The present invention is directed to the field of microelectronic packaging and, more particularly, to a gold plated solder material and a method of fluxless soldering attachment using the solder material.
Different types of components are commonly attached to substrates in microelectronic assemblies such as hybrid packages using eutectic attachment techniques. In a given hybrid package, different types of components are commonly attached to a substrate using different solder compositions. Typical metal alloy solder compositions that are used include gold-based alloys such as Au-Si, Au-Ge and Au-Sn. Such gold-based alloys do not oxidize in air and, consequently, do not require the use of fluxes to dissolve oxides and enable wetting of the joined surfaces. Fluxes are undesirable in soldering hybrid packages, however, due to the detrimental effects fluxes can have on certain components such as micro-optoelectronic devices.
Known gold-based solder compositions represent a range of eutectic temperatures. The different types of components in hybrid packages typically have upper temperature limits to which they can be heated during soldering without degrading the components. To avoid such degradation, the components are attached to the substrate using a soldering hierarchy approach, in which the components are soldered in the order of descending temperature resistance using different solder compositions in the order of descending processing temperature. For example, 96.4% Au-3.6% Si has a eutectic temperature of about 370.degree. C. and is typically heated to a processing temperature of about 390-420.degree. C. to form a eutectic bond between the component and the substrate. Components having an upper temperature limit above this processing temperature are attached first to the substrate using Au-Si solder. Au-Ge solder has a eutectic temperature below that of Au-Si solder and above that of Au-Sn solder. Accordingly, components having a temperature upper limit below the Au-Si solder process temperature range and above the Au-Sn process temperature are next attached to the substrate using the Au-Ge solder. This process is repeated until the soldering hierarchy is completed.

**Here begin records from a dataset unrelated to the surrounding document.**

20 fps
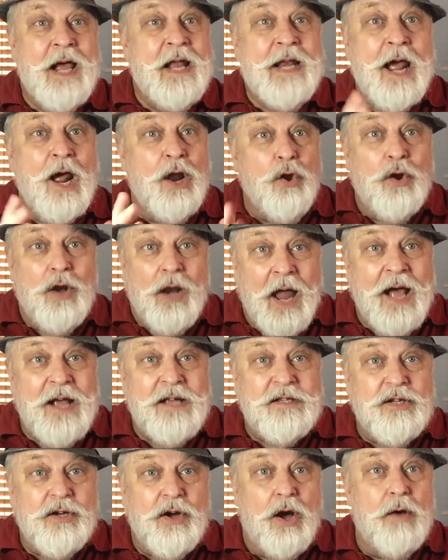Now look,
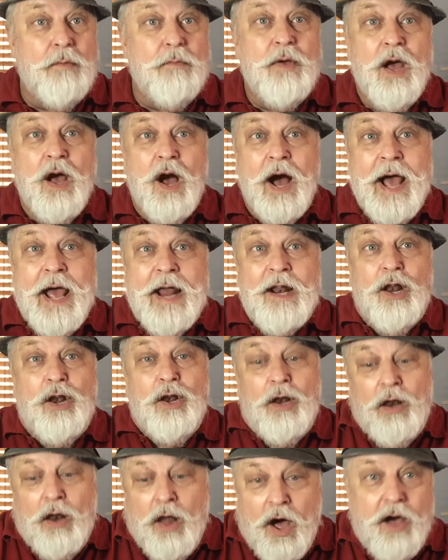last time I had a
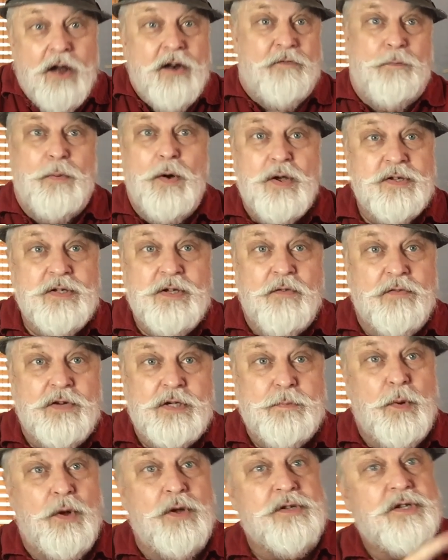lot of positive
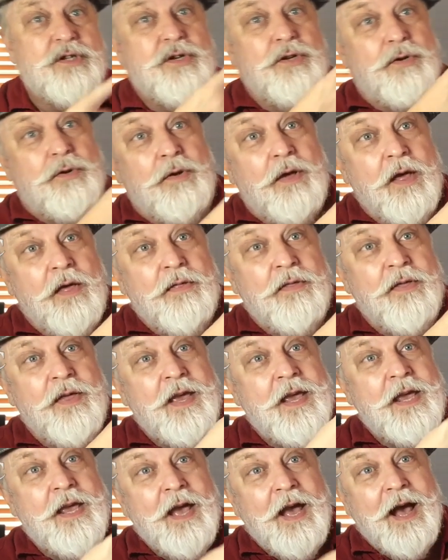response to
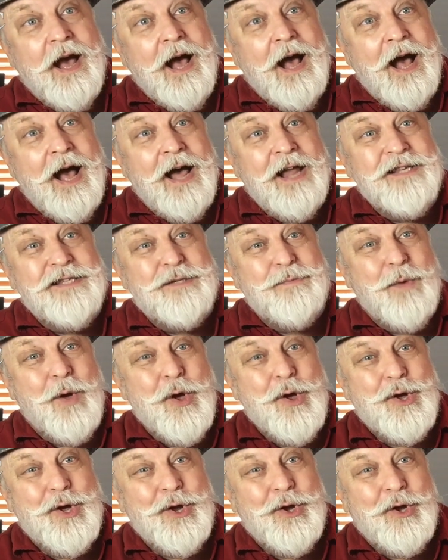the
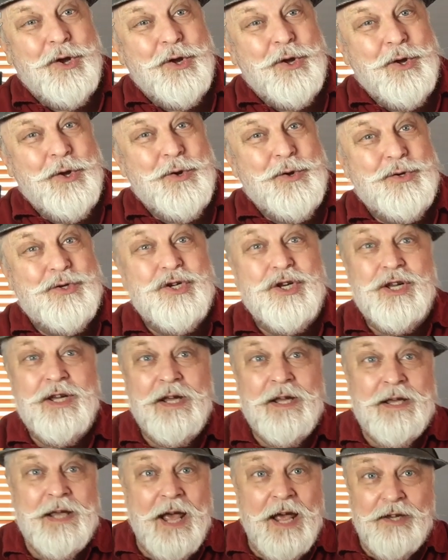Unspoken Gooch.
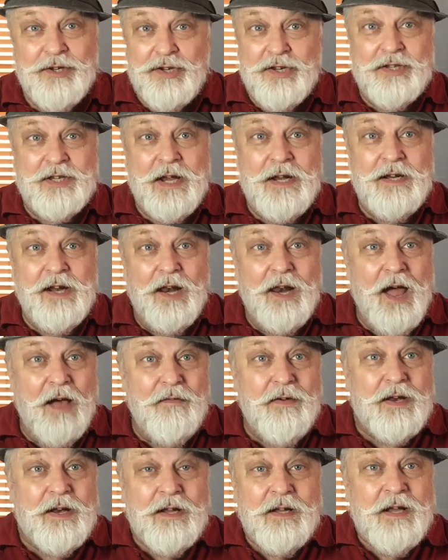Yes, you seem to
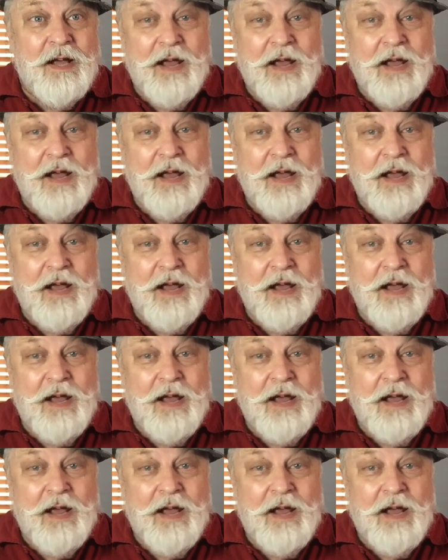love it.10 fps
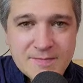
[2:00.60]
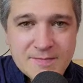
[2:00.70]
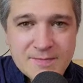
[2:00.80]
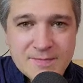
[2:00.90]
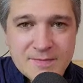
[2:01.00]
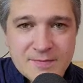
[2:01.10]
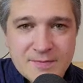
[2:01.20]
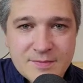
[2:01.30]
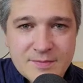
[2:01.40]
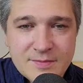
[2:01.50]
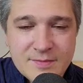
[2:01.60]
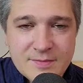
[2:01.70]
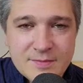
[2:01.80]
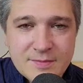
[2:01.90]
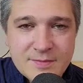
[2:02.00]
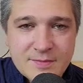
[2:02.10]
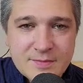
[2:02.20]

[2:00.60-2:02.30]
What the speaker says: Nothing is said.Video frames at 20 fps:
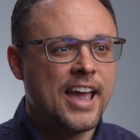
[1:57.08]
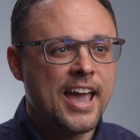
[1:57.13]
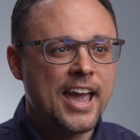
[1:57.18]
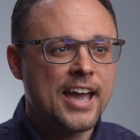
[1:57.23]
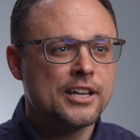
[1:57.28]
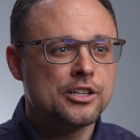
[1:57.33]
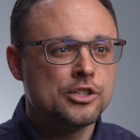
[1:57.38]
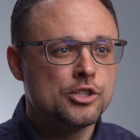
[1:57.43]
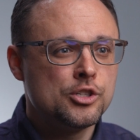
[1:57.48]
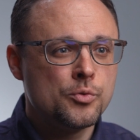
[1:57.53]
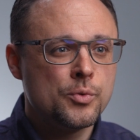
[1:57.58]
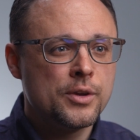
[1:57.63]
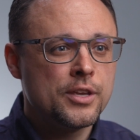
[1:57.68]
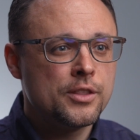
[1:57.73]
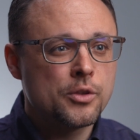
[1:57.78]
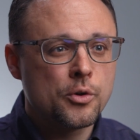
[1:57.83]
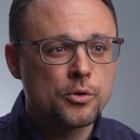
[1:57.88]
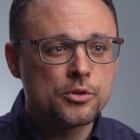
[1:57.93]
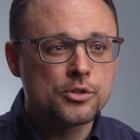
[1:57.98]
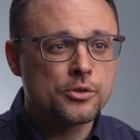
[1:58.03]
And
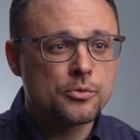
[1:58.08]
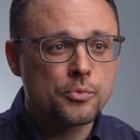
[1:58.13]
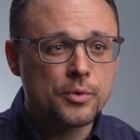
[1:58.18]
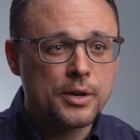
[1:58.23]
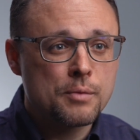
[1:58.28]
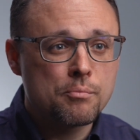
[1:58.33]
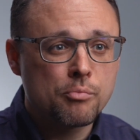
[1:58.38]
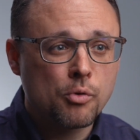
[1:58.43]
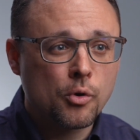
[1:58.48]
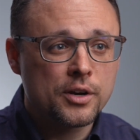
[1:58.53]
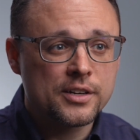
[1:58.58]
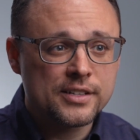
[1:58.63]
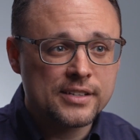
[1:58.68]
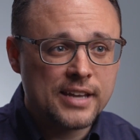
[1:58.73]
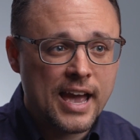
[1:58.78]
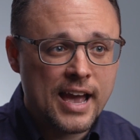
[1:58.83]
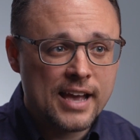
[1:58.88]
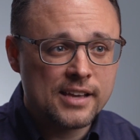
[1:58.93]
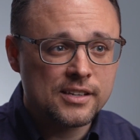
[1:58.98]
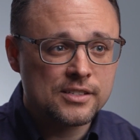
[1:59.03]
doing those three important
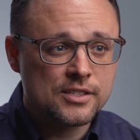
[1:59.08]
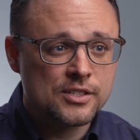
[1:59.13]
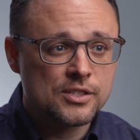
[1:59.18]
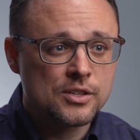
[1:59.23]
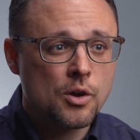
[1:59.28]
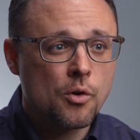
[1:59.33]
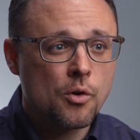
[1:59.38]
tasksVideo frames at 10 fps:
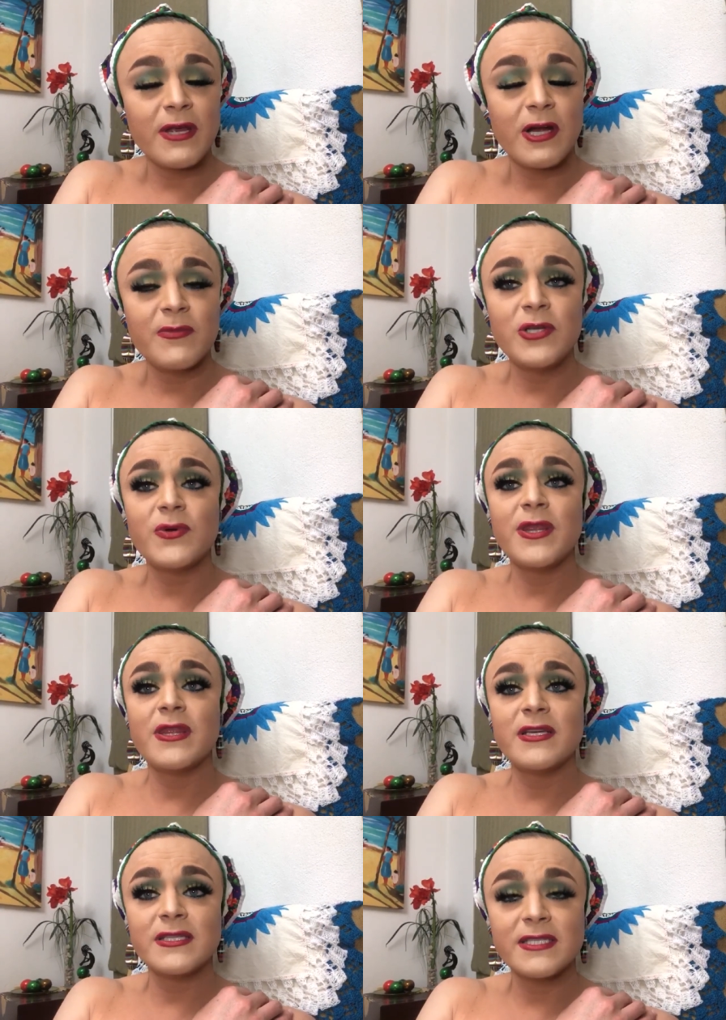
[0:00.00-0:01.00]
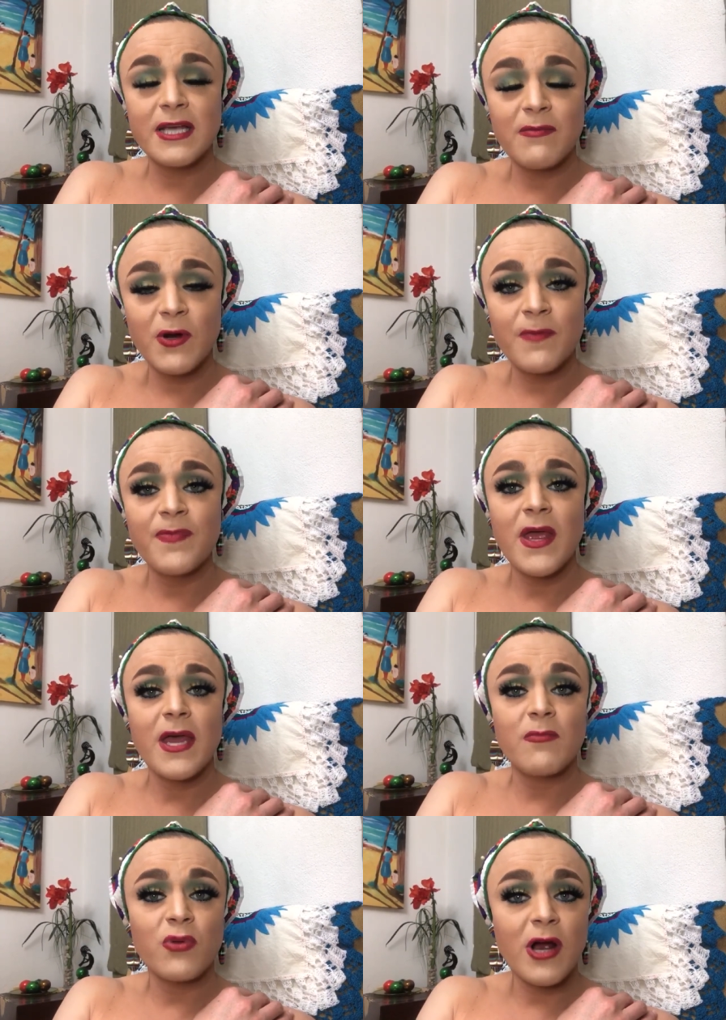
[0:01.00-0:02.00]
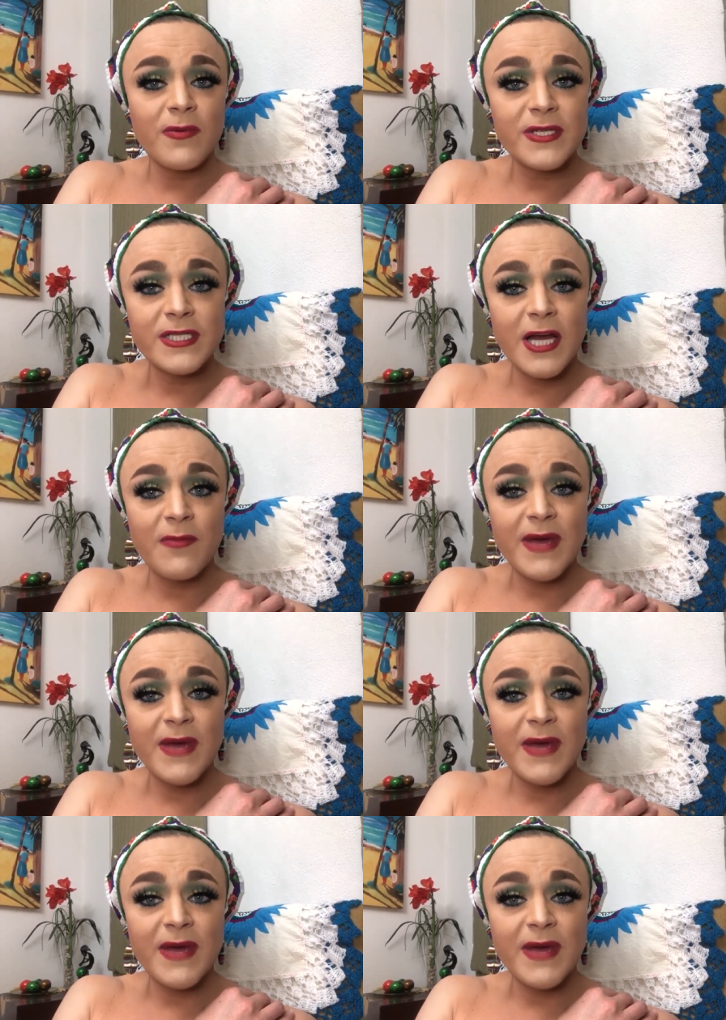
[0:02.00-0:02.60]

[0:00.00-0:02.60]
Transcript: that I'll be doing this summer in Provincetown,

The present gold-based solders are less than completely satisfactory because they cannot be used in microelectronic assemblies such as hybrid packages to attach components having an upper temperature limit below the process temperature of Au-Sn solders. 80% Au-20% Sn solder has a eutectic temperature of about 280.degree. C. and typically is heated to about 310-330.degree. C. during soldering to ensure complete melting occurs. This processing temperature range can degrade some components.
Conventional solder compositions such as Sn-Pb solders have a sufficiently low process temperature for attaching such components, but these solders require fluxes to form a satisfactory joint. Accordingly, these solders are not suitable for use in hybrid packages that include micro-optoelectronic devices which can be degraded by fluxes.
Thus, there is a need for a solder composition and a method of using the solder composition to attach a component to a substrate in a microelectronic assembly such as a hybrid package that (i) does not require a flux; and (ii) melts at a relatively low temperature, making it suitable for attaching components at lower process temperatures than can be used for known gold-based solders.